Record extracts:
****************************************
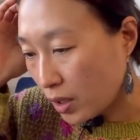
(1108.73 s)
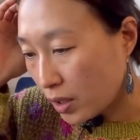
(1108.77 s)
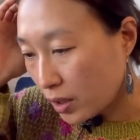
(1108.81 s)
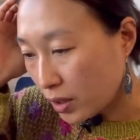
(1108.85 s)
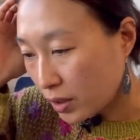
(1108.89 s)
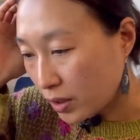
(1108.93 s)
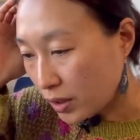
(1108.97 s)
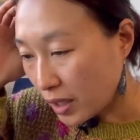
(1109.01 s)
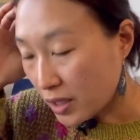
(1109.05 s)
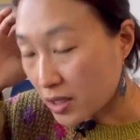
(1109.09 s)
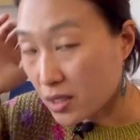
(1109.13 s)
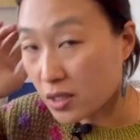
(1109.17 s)

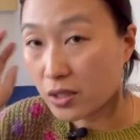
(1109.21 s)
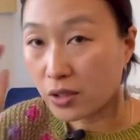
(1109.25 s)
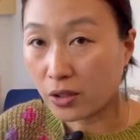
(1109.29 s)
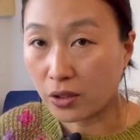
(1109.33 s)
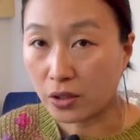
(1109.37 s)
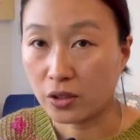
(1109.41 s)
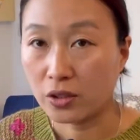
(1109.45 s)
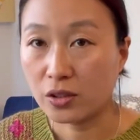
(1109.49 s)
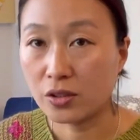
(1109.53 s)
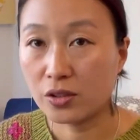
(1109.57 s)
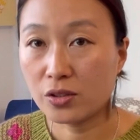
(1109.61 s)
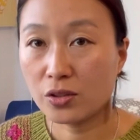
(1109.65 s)
that's
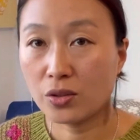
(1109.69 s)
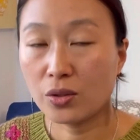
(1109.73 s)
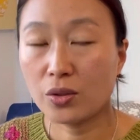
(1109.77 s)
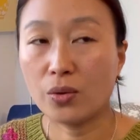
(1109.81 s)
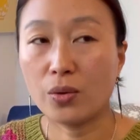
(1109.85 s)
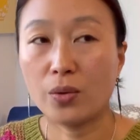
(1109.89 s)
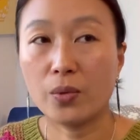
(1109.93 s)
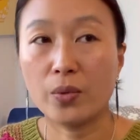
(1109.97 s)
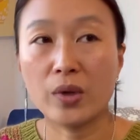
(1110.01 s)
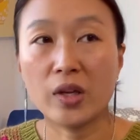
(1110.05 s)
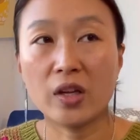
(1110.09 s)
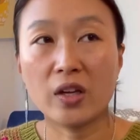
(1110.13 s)
good.
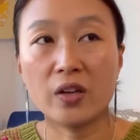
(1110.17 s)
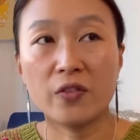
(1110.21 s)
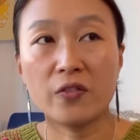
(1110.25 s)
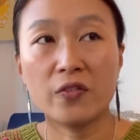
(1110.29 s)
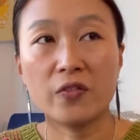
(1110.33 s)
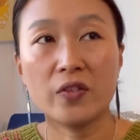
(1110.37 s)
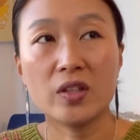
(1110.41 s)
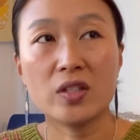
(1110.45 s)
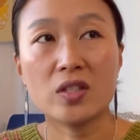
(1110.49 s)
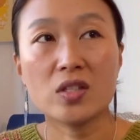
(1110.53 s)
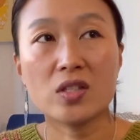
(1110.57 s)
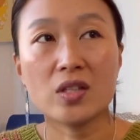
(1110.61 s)
So
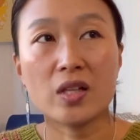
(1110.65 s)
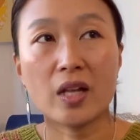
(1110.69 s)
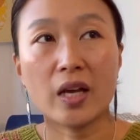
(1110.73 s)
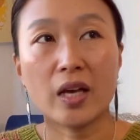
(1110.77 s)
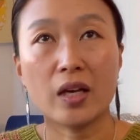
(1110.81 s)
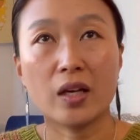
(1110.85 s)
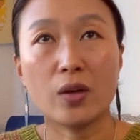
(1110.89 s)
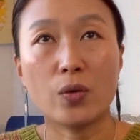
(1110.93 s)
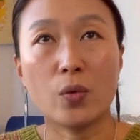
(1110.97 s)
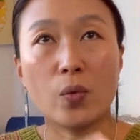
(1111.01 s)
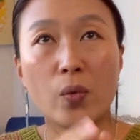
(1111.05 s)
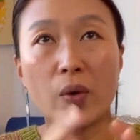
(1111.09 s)
if it's
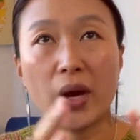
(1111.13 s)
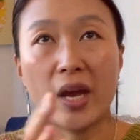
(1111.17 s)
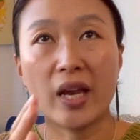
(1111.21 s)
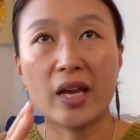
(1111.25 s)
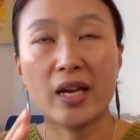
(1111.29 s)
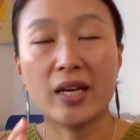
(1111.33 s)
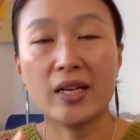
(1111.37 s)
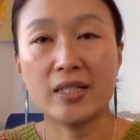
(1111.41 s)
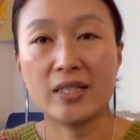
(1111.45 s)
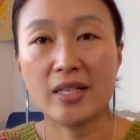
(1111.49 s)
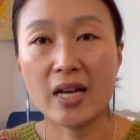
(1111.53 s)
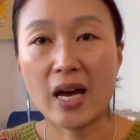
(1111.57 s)
like
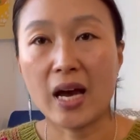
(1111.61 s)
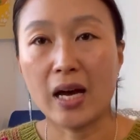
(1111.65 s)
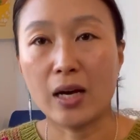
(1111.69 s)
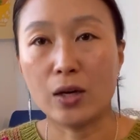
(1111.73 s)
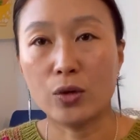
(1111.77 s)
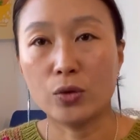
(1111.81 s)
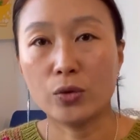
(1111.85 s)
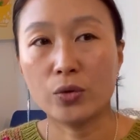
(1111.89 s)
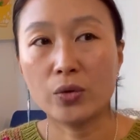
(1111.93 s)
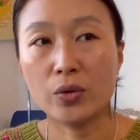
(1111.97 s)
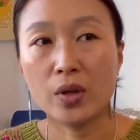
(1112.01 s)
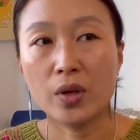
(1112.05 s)
weighing
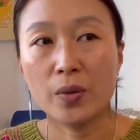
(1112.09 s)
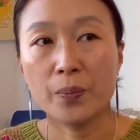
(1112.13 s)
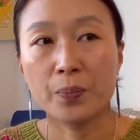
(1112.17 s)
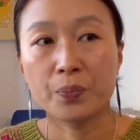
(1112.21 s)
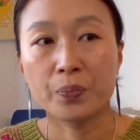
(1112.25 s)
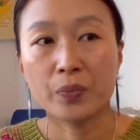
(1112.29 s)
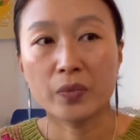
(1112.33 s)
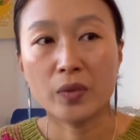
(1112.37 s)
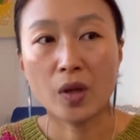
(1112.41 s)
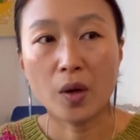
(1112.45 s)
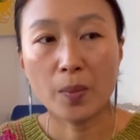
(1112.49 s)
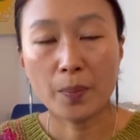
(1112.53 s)
down,
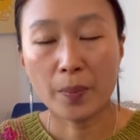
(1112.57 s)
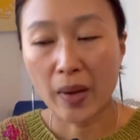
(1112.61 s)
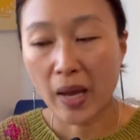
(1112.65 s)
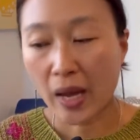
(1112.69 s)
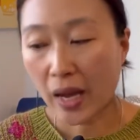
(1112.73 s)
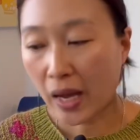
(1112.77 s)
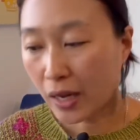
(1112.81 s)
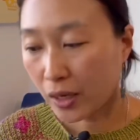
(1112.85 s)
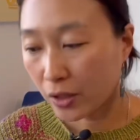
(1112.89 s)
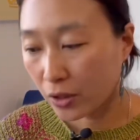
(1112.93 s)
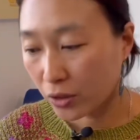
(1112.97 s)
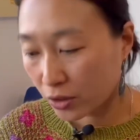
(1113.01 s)
the
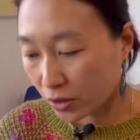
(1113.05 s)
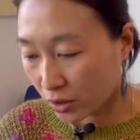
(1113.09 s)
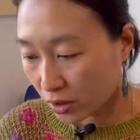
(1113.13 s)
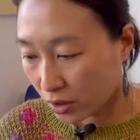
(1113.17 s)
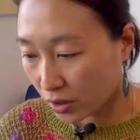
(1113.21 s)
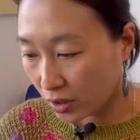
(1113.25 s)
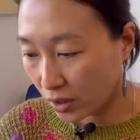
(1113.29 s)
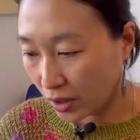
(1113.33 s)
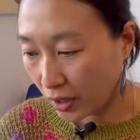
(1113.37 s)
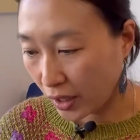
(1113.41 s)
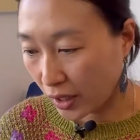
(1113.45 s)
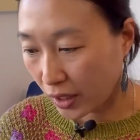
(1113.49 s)

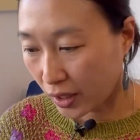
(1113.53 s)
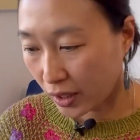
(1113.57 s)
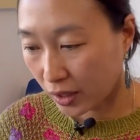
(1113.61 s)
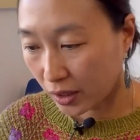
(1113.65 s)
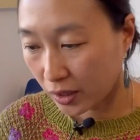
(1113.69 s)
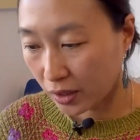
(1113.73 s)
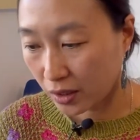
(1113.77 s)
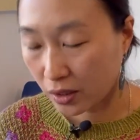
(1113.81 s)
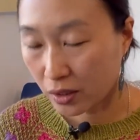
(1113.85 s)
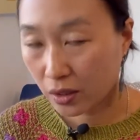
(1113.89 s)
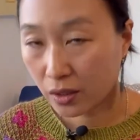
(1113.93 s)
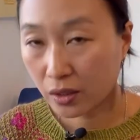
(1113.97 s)
pattern,
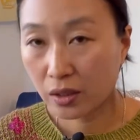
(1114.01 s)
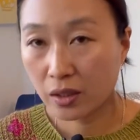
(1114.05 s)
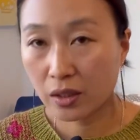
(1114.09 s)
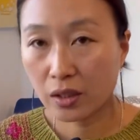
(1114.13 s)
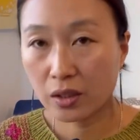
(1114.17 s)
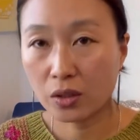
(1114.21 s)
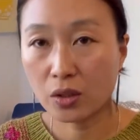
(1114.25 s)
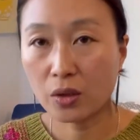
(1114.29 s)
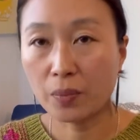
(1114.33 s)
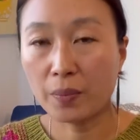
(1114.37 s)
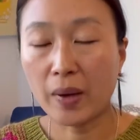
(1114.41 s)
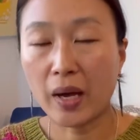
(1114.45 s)

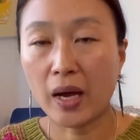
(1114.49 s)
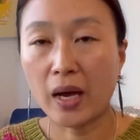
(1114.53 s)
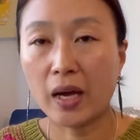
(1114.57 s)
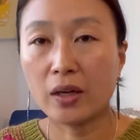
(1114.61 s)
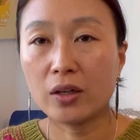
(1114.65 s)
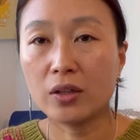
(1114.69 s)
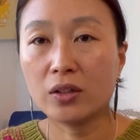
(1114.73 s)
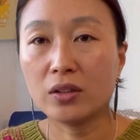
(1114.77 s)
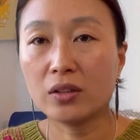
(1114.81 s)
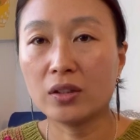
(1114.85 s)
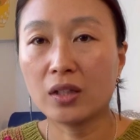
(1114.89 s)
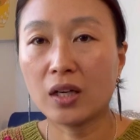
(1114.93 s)
the
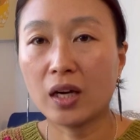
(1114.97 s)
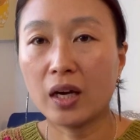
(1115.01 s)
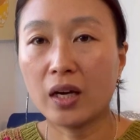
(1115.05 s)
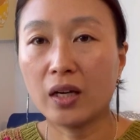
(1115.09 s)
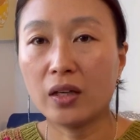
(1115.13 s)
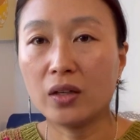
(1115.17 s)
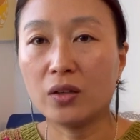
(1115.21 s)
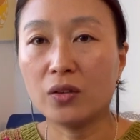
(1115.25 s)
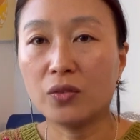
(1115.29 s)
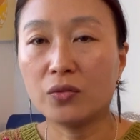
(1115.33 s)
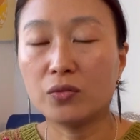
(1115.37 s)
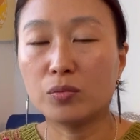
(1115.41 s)
pattern
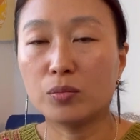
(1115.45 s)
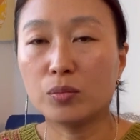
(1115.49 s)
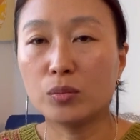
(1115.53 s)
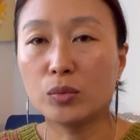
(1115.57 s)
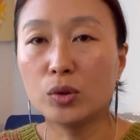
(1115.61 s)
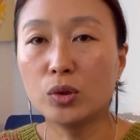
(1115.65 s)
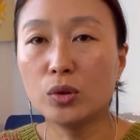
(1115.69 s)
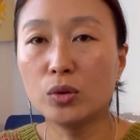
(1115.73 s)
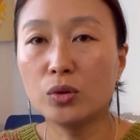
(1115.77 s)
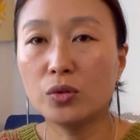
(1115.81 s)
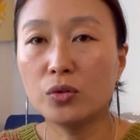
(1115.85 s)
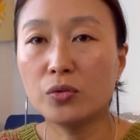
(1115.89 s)
kind of
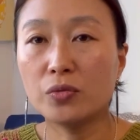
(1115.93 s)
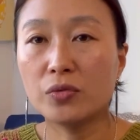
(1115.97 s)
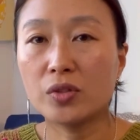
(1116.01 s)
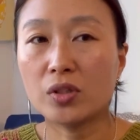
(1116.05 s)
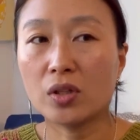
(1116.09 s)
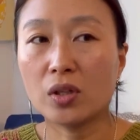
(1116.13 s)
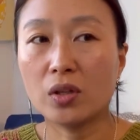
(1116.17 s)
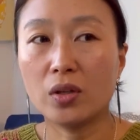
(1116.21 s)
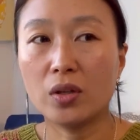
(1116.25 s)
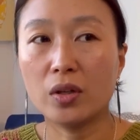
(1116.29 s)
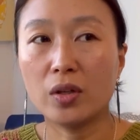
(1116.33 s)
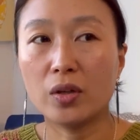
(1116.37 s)
moves
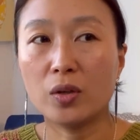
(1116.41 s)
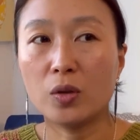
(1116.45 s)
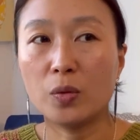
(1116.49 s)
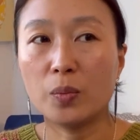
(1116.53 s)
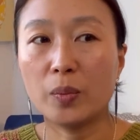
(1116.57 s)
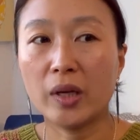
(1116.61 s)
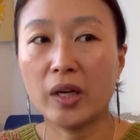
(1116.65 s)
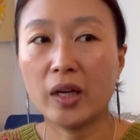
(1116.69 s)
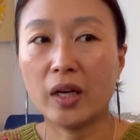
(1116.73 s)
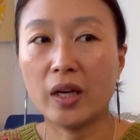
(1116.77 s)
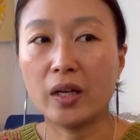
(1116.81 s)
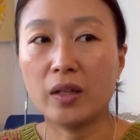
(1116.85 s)
a little
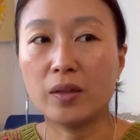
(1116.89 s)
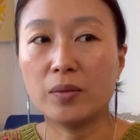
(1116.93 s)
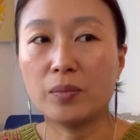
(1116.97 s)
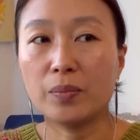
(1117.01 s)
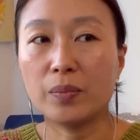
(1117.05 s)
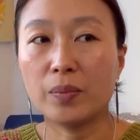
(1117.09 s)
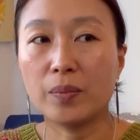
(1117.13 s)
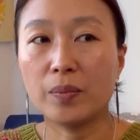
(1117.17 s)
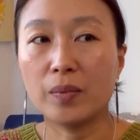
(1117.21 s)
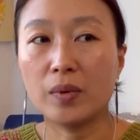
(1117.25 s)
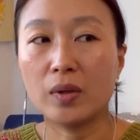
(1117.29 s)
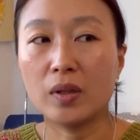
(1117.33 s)
bit, and
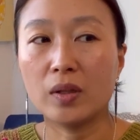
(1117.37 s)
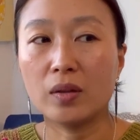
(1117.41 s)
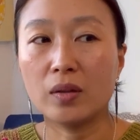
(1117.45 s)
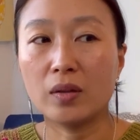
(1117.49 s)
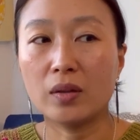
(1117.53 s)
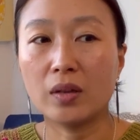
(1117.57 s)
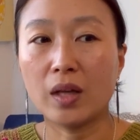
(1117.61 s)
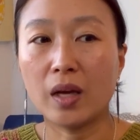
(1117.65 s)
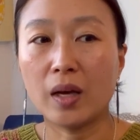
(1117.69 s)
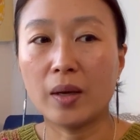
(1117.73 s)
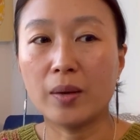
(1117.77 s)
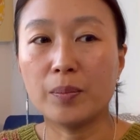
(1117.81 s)

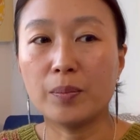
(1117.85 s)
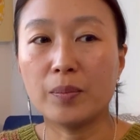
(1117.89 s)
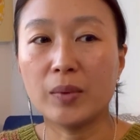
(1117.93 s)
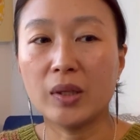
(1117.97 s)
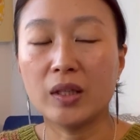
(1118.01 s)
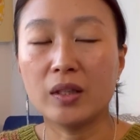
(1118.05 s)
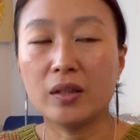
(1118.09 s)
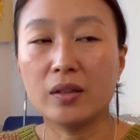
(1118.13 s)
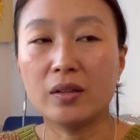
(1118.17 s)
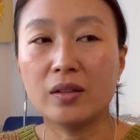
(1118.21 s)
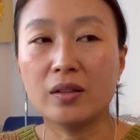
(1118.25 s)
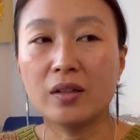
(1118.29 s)
I
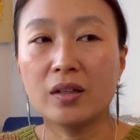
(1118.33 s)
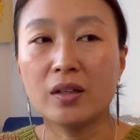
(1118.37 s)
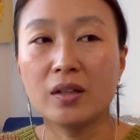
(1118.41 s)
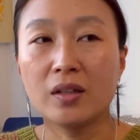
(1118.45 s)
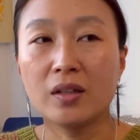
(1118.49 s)
mean,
****************************************
Your instructions: Only the pictures are to be left out; the rest of the material above should be printed verbatim.

Solution:
(1108.73 s)
(1108.77 s)
(1108.81 s)
(1108.85 s)
(1108.89 s)
(1108.93 s)
(1108.97 s)
(1109.01 s)
(1109.05 s)
(1109.09 s)
(1109.13 s)
(1109.17 s)

(1109.21 s)
(1109.25 s)
(1109.29 s)
(1109.33 s)
(1109.37 s)
(1109.41 s)
(1109.45 s)
(1109.49 s)
(1109.53 s)
(1109.57 s)
(1109.61 s)
(1109.65 s)
that's
(1109.69 s)
(1109.73 s)
(1109.77 s)
(1109.81 s)
(1109.85 s)
(1109.89 s)
(1109.93 s)
(1109.97 s)
(1110.01 s)
(1110.05 s)
(1110.09 s)
(1110.13 s)
good.
(1110.17 s)
(1110.21 s)
(1110.25 s)
(1110.29 s)
(1110.33 s)
(1110.37 s)
(1110.41 s)
(1110.45 s)
(1110.49 s)
(1110.53 s)
(1110.57 s)
(1110.61 s)
So
(1110.65 s)
(1110.69 s)
(1110.73 s)
(1110.77 s)
(1110.81 s)
(1110.85 s)
(1110.89 s)
(1110.93 s)
(1110.97 s)
(1111.01 s)
(1111.05 s)
(1111.09 s)
if it's
(1111.13 s)
(1111.17 s)
(1111.21 s)
(1111.25 s)
(1111.29 s)
(1111.33 s)
(1111.37 s)
(1111.41 s)
(1111.45 s)
(1111.49 s)
(1111.53 s)
(1111.57 s)
like
(1111.61 s)
(1111.65 s)
(1111.69 s)
(1111.73 s)
(1111.77 s)
(1111.81 s)
(1111.85 s)
(1111.89 s)
(1111.93 s)
(1111.97 s)
(1112.01 s)
(1112.05 s)
weighing
(1112.09 s)
(1112.13 s)
(1112.17 s)
(1112.21 s)
(1112.25 s)
(1112.29 s)
(1112.33 s)
(1112.37 s)
(1112.41 s)
(1112.45 s)
(1112.49 s)
(1112.53 s)
down,
(1112.57 s)
(1112.61 s)
(1112.65 s)
(1112.69 s)
(1112.73 s)
(1112.77 s)
(1112.81 s)
(1112.85 s)
(1112.89 s)
(1112.93 s)
(1112.97 s)
(1113.01 s)
the
(1113.05 s)
(1113.09 s)
(1113.13 s)
(1113.17 s)
(1113.21 s)
(1113.25 s)
(1113.29 s)
(1113.33 s)
(1113.37 s)
(1113.41 s)
(1113.45 s)
(1113.49 s)

(1113.53 s)
(1113.57 s)
(1113.61 s)
(1113.65 s)
(1113.69 s)
(1113.73 s)
(1113.77 s)
(1113.81 s)
(1113.85 s)
(1113.89 s)
(1113.93 s)
(1113.97 s)
pattern,
(1114.01 s)
(1114.05 s)
(1114.09 s)
(1114.13 s)
(1114.17 s)
(1114.21 s)
(1114.25 s)
(1114.29 s)
(1114.33 s)
(1114.37 s)
(1114.41 s)
(1114.45 s)

(1114.49 s)
(1114.53 s)
(1114.57 s)
(1114.61 s)
(1114.65 s)
(1114.69 s)
(1114.73 s)
(1114.77 s)
(1114.81 s)
(1114.85 s)
(1114.89 s)
(1114.93 s)
the
(1114.97 s)
(1115.01 s)
(1115.05 s)
(1115.09 s)
(1115.13 s)
(1115.17 s)
(1115.21 s)
(1115.25 s)
(1115.29 s)
(1115.33 s)
(1115.37 s)
(1115.41 s)
pattern
(1115.45 s)
(1115.49 s)
(1115.53 s)
(1115.57 s)
(1115.61 s)
(1115.65 s)
(1115.69 s)
(1115.73 s)
(1115.77 s)
(1115.81 s)
(1115.85 s)
(1115.89 s)
kind of
(1115.93 s)
(1115.97 s)
(1116.01 s)
(1116.05 s)
(1116.09 s)
(1116.13 s)
(1116.17 s)
(1116.21 s)
(1116.25 s)
(1116.29 s)
(1116.33 s)
(1116.37 s)
moves
(1116.41 s)
(1116.45 s)
(1116.49 s)
(1116.53 s)
(1116.57 s)
(1116.61 s)
(1116.65 s)
(1116.69 s)
(1116.73 s)
(1116.77 s)
(1116.81 s)
(1116.85 s)
a little
(1116.89 s)
(1116.93 s)
(1116.97 s)
(1117.01 s)
(1117.05 s)
(1117.09 s)
(1117.13 s)
(1117.17 s)
(1117.21 s)
(1117.25 s)
(1117.29 s)
(1117.33 s)
bit, and
(1117.37 s)
(1117.41 s)
(1117.45 s)
(1117.49 s)
(1117.53 s)
(1117.57 s)
(1117.61 s)
(1117.65 s)
(1117.69 s)
(1117.73 s)
(1117.77 s)
(1117.81 s)

(1117.85 s)
(1117.89 s)
(1117.93 s)
(1117.97 s)
(1118.01 s)
(1118.05 s)
(1118.09 s)
(1118.13 s)
(1118.17 s)
(1118.21 s)
(1118.25 s)
(1118.29 s)
I
(1118.33 s)
(1118.37 s)
(1118.41 s)
(1118.45 s)
(1118.49 s)
mean,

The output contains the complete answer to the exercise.